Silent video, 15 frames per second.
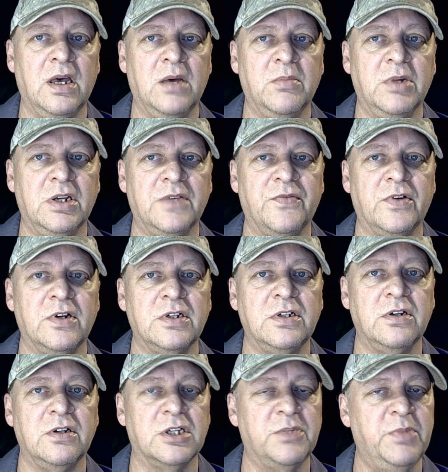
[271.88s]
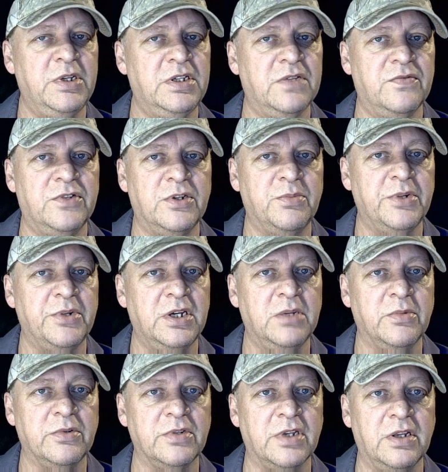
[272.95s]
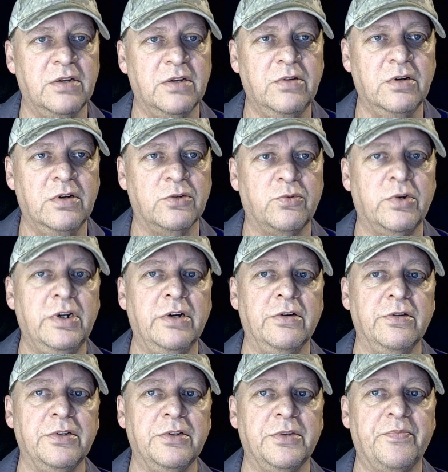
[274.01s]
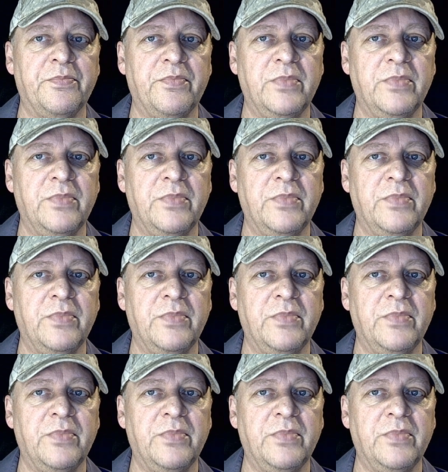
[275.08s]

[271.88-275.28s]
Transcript: But as far as their expensive jumper cables and who knows what else,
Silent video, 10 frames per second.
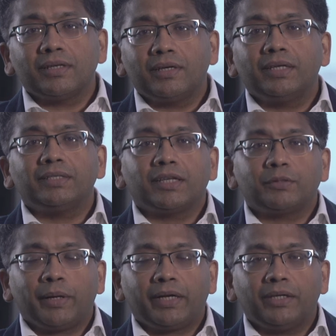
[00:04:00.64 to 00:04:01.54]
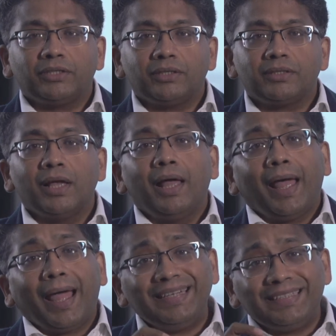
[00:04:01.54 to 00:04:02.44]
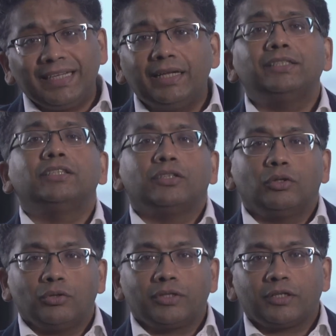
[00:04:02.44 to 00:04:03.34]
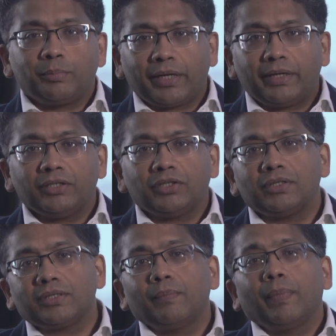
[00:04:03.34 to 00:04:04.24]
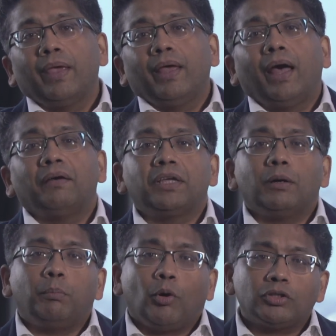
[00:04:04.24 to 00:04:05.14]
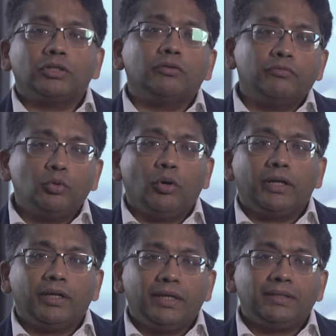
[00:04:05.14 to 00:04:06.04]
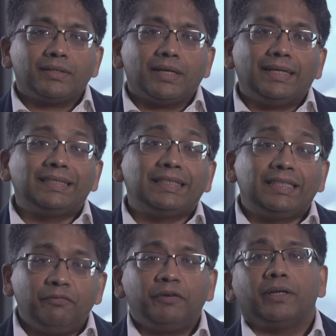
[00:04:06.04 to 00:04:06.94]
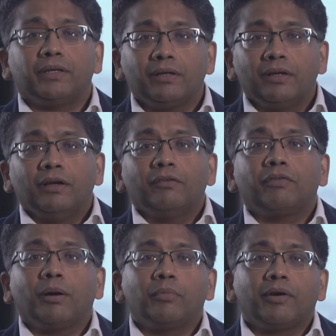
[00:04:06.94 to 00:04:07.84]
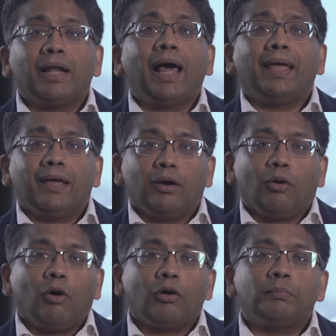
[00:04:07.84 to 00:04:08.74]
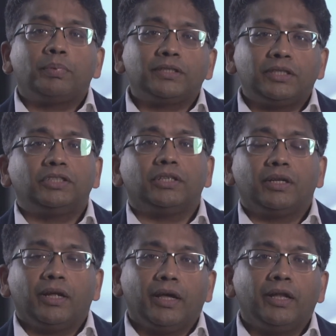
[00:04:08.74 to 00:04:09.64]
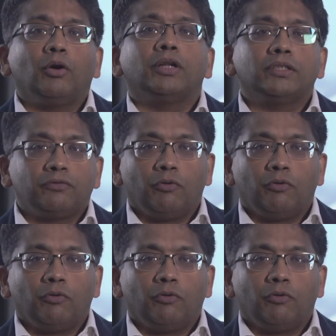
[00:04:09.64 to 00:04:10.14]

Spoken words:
earnings expectations and changes in those expectations. Having a positive view on earnings is different from relying on precision in earnings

- - - -

**To do**
Give an exact copy of the line containing "[00:04:04.24 to 00:04:05.14]" and every line after it through the end of the entries. Pictures are to be dropped.

**Problem solution**
[00:04:04.24 to 00:04:05.14]
[00:04:05.14 to 00:04:06.04]
[00:04:06.04 to 00:04:06.94]
[00:04:06.94 to 00:04:07.84]
[00:04:07.84 to 00:04:08.74]
[00:04:08.74 to 00:04:09.64]
[00:04:09.64 to 00:04:10.14]

Spoken words:
earnings expectations and changes in those expectations. Having a positive view on earnings is different from relying on precision in earnings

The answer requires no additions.